S'il voit lui aussi un signal positif pour un secteur automobile en crise, Yves Carra, porte-parole de l'Automobile Club Association, regrette de son côté un certain côté "usine à gaz" de cette nouvelle prime à la conversion: 

"Ce qui est positif c'est que cela va créer un appel d'air car cette aide est limitée à 200.000 souscriptions. Mais on peut regretter de ne pas avoir suivi la recommandation du CNPA (Conseil national des professionnels de l'automobile) qui prévoyait un retour à la prime à la conversion première génération. Un dispositif qui avait connu un très grand succès car plus simple à appréhender pour le grand public", résume-t-il.

Il doute aussi de l'orientation du plan de relance, très orienté vers l'électrique:

"L'électrique ne correspond pas forcément aux besoins des Français mais au moins ces aides permettent de faire baisser l'écart de prix avec le thermique. Une voiture électrique peut ainsi être amortie au bout de 50.000 km en termes de coût d'utilisation. J'ai plus de craintes pour la filière automobile, les constructeurs ont l'objectif de produire 1 million de véhicules propres sur le sol français mais vont-ils pouvoir les vendre?"

A l'antenne de RMC et BFMTV ce mercredi matin, le député EELV Yannick Jadot s'est de son côté inquiété d'un financement potentiel des SUV via ces nouvelles aides. 

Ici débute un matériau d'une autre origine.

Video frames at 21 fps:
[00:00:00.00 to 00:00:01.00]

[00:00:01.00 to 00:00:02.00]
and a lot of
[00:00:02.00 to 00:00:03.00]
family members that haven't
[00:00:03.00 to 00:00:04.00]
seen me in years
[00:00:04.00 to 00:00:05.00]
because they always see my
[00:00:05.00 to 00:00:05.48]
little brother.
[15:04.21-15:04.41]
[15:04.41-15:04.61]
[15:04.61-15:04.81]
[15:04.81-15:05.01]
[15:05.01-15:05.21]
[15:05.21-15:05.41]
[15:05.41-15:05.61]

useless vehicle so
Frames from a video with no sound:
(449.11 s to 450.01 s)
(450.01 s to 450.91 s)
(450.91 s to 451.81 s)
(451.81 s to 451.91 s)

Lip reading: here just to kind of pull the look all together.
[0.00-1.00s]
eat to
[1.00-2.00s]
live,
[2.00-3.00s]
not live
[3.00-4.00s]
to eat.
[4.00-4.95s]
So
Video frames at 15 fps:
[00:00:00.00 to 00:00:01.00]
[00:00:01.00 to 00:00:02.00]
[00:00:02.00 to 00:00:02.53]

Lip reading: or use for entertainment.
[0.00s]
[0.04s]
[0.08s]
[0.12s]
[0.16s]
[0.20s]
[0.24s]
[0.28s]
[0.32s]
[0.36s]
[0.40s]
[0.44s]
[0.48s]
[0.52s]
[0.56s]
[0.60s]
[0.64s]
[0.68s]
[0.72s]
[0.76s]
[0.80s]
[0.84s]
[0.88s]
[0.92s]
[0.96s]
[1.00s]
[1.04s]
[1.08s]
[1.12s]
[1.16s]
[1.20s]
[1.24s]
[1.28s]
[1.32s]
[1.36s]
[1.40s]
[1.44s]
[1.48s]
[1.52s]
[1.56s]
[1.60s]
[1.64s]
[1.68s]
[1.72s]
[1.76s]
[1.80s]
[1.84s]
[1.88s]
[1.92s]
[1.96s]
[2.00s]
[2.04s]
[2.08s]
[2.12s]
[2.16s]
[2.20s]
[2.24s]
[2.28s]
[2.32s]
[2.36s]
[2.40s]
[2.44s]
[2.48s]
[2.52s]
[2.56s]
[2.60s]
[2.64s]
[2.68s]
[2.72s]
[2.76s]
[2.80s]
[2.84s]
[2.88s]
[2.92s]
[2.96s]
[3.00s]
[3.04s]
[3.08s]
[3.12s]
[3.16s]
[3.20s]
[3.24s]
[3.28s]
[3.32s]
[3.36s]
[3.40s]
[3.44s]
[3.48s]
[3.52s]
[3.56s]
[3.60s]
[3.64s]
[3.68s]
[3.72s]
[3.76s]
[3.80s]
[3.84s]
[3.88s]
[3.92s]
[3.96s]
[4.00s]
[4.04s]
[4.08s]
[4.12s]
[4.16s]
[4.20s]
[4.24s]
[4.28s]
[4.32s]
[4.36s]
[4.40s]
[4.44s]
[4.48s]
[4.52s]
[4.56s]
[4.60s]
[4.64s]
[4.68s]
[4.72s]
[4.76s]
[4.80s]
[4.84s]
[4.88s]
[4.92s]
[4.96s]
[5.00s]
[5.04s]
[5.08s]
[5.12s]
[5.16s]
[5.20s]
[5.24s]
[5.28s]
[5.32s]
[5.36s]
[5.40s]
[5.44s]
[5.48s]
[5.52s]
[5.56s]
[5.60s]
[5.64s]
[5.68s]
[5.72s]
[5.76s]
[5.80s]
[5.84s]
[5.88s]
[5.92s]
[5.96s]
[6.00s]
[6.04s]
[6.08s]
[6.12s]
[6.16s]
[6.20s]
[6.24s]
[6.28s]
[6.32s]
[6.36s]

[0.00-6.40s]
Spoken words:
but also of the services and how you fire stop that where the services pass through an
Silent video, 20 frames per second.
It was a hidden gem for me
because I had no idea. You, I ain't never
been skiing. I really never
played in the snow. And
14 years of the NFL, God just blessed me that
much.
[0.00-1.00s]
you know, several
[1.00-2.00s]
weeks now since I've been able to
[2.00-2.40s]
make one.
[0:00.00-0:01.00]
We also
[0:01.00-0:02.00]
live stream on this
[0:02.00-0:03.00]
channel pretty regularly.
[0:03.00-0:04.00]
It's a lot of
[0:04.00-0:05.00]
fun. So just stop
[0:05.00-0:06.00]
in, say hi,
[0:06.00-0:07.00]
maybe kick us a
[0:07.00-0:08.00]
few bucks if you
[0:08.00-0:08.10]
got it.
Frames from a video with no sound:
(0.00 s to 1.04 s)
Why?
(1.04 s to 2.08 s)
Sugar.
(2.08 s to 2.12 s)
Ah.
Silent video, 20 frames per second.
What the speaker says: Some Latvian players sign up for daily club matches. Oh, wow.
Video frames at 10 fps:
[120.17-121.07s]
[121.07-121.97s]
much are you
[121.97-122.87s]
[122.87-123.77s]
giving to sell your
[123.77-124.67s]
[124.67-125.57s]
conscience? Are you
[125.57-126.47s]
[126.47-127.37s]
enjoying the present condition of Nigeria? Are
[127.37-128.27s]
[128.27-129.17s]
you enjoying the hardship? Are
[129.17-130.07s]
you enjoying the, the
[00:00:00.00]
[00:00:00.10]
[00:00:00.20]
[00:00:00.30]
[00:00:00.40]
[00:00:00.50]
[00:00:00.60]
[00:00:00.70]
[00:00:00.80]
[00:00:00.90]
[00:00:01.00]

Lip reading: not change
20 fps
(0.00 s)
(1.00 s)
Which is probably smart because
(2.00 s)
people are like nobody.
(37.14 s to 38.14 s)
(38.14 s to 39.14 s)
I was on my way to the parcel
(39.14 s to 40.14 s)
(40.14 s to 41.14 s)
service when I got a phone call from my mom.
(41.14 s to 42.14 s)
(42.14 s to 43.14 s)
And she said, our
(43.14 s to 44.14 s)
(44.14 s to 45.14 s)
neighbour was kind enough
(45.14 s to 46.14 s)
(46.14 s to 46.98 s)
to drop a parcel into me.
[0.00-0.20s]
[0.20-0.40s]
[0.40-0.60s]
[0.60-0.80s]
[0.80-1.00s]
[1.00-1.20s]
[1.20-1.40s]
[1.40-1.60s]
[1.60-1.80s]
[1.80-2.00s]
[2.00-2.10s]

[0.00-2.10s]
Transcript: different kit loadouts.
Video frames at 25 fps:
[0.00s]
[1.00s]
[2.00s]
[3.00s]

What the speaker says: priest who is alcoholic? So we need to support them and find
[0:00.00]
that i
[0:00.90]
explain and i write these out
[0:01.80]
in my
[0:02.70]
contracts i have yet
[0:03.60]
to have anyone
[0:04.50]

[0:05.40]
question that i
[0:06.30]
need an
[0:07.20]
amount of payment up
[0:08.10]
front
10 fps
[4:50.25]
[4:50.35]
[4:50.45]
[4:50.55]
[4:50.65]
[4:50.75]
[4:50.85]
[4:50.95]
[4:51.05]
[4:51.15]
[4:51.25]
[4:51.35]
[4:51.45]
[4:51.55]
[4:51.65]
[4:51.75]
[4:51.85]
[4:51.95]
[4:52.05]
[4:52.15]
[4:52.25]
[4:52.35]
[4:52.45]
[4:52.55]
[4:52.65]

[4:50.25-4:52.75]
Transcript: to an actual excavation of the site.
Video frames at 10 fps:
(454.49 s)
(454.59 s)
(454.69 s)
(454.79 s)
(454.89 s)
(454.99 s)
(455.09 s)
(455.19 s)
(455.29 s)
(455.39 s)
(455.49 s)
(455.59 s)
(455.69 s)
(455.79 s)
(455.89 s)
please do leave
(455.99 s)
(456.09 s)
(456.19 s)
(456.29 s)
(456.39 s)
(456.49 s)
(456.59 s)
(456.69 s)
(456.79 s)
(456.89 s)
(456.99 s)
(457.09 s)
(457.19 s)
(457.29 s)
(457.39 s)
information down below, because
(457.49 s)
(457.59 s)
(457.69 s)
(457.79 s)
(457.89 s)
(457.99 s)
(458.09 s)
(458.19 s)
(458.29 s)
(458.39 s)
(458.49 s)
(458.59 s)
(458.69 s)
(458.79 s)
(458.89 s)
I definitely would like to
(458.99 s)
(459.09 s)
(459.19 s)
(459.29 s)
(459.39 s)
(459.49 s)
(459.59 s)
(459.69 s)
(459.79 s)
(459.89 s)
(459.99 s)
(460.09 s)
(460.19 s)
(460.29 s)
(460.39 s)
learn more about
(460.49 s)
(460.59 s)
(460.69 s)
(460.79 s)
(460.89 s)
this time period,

"Les SUV, c'est la deuxième cause de dérèglement climatique dans le monde après l'énergie", a-t-il souligné, reprenant un des arguments brandis contre ce type de modèles, jugés trop lourds et trop polluants. 
"Dans les prochains jours, on va continuer à faire des propositions. Par exemple pour que les véhicules les plus lourds et notamment les gros SUV ne puissent pas bénéficier de beaucoup de soutien public", a de son côté affirmé Mathieu Orphelin, coprésident du groupe parlementaire "Ecologie, Démocratie et Solidarité", qui était invité sur BFM Business ce mercredi.